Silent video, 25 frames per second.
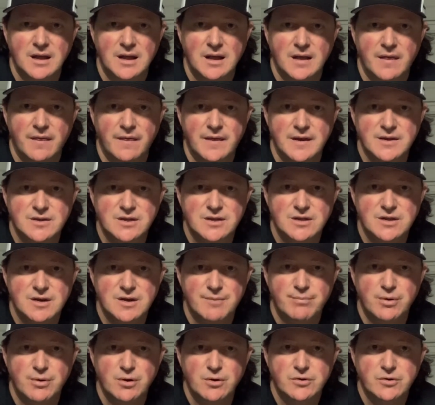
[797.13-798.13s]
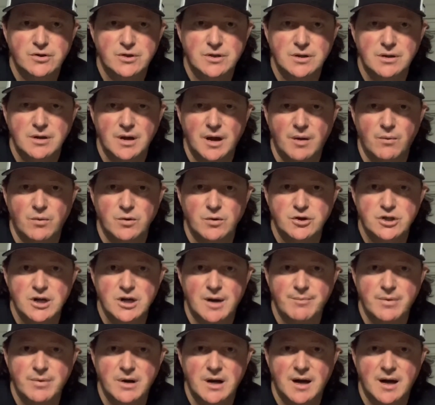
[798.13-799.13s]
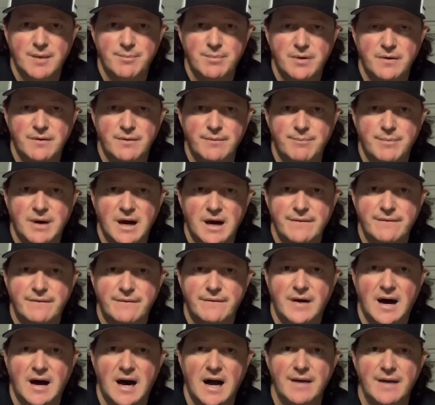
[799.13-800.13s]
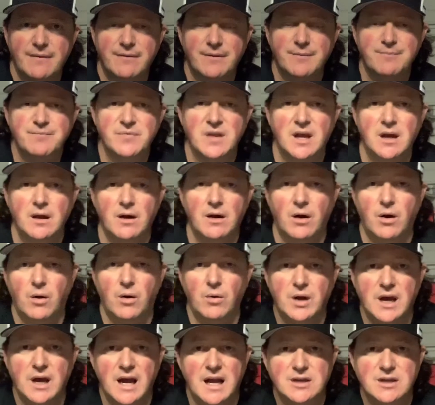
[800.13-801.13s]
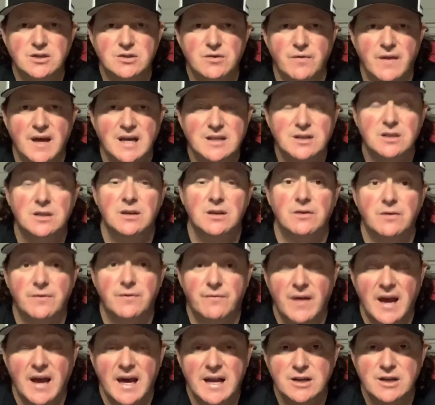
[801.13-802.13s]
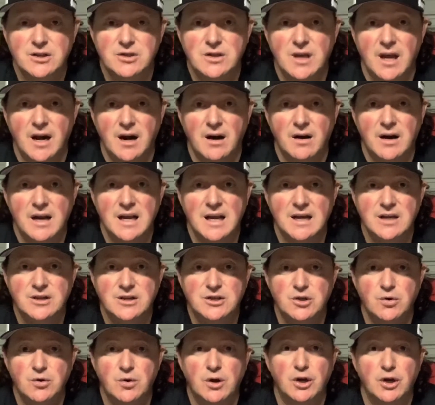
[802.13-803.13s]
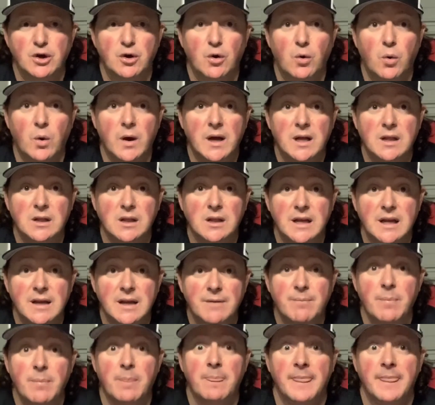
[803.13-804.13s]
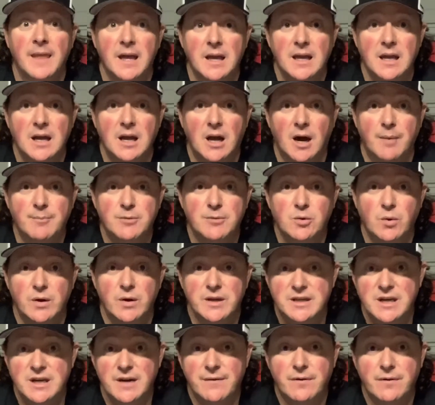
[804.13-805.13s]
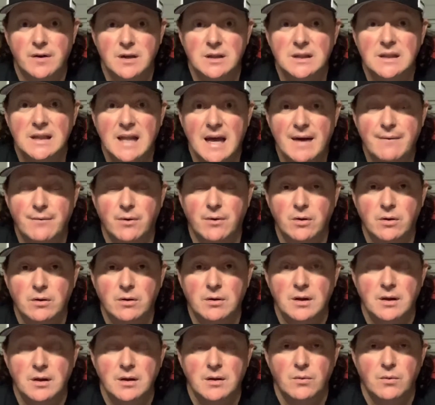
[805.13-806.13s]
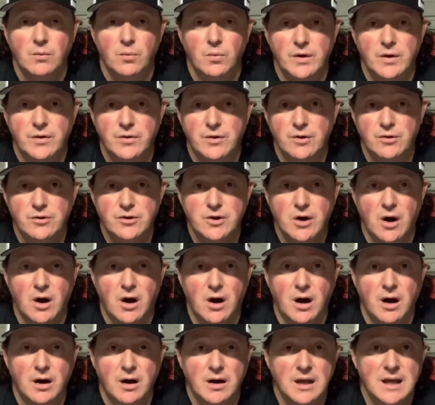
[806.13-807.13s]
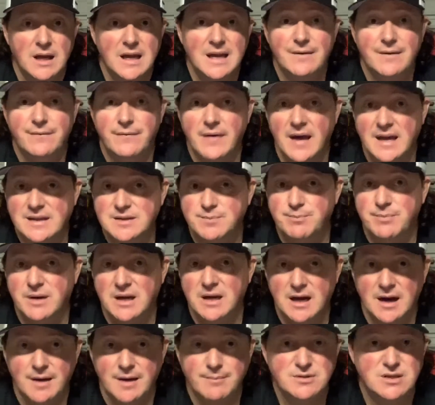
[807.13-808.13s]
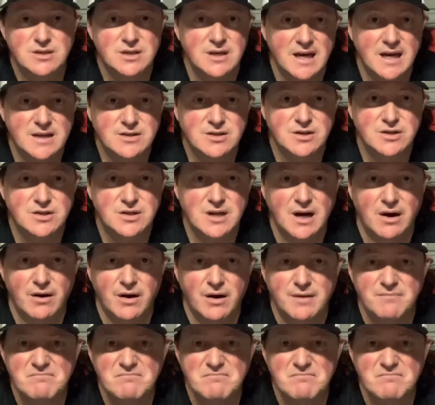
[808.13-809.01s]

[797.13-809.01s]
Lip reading: This is a boost, and we'll jump it up by 5. Okay, so that's the advantage there, is you can quickly come to a different level with your dog if that becomes necessary.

════

Write out word for word the lines above that run from the one with "[803.13-804.13s]" to the one with "[797.13-809.01s]". Include both end lines; exclude the images.

[803.13-804.13s]
[804.13-805.13s]
[805.13-806.13s]
[806.13-807.13s]
[807.13-808.13s]
[808.13-809.01s]

[797.13-809.01s]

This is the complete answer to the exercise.